= Exercise aim =
Only one stretch of the data is wanted: the line containing "(844.84 s to 845.84 s)", the line containing "(855.84 s to 856.51 s)", and every line between them, copied exactly.

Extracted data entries
-.-.-
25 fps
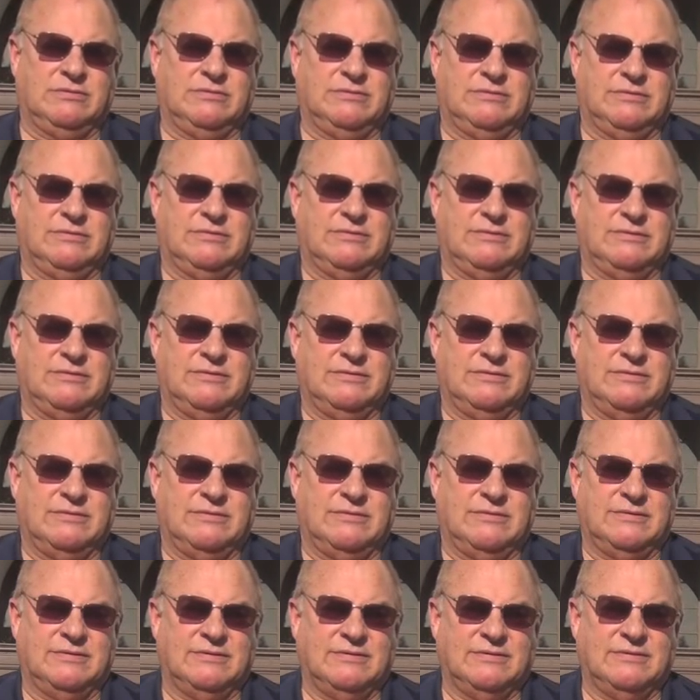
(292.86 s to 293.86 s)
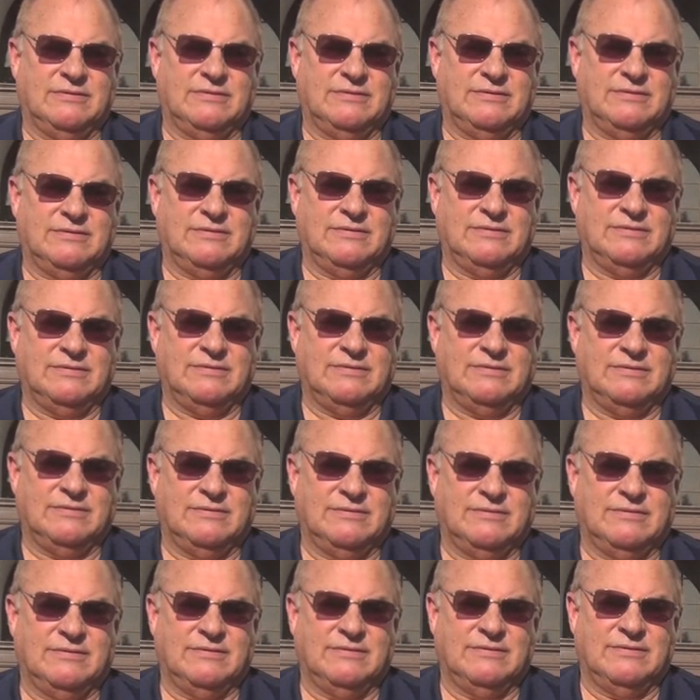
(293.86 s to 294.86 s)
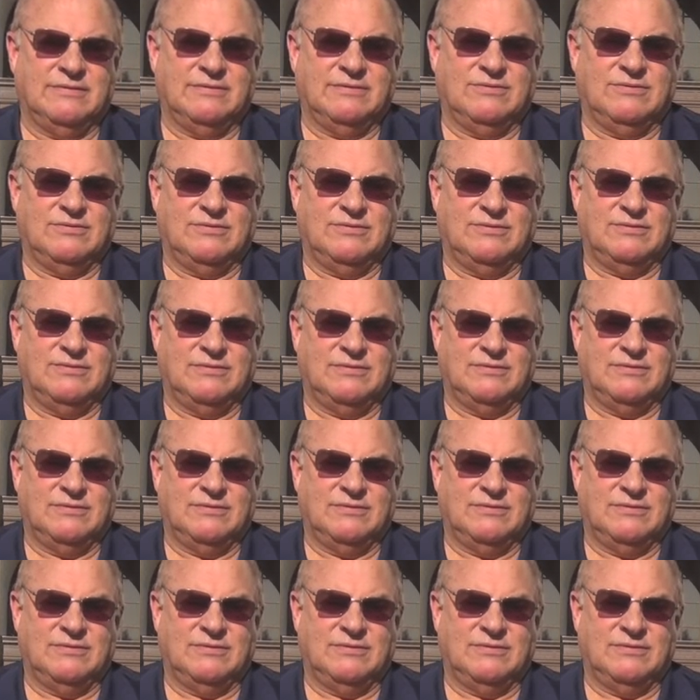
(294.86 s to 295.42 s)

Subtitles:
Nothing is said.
-.-.-
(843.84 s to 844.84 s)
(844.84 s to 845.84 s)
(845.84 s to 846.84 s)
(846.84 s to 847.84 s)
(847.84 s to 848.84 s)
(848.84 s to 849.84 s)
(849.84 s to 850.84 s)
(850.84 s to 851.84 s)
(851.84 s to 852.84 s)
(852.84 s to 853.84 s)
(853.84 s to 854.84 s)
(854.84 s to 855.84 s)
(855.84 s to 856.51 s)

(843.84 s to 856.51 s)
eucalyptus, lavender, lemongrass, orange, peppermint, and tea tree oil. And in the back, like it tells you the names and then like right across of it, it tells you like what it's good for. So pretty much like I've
-.-.-
= Answer to this task =
(844.84 s to 845.84 s)
(845.84 s to 846.84 s)
(846.84 s to 847.84 s)
(847.84 s to 848.84 s)
(848.84 s to 849.84 s)
(849.84 s to 850.84 s)
(850.84 s to 851.84 s)
(851.84 s to 852.84 s)
(852.84 s to 853.84 s)
(853.84 s to 854.84 s)
(854.84 s to 855.84 s)
(855.84 s to 856.51 s)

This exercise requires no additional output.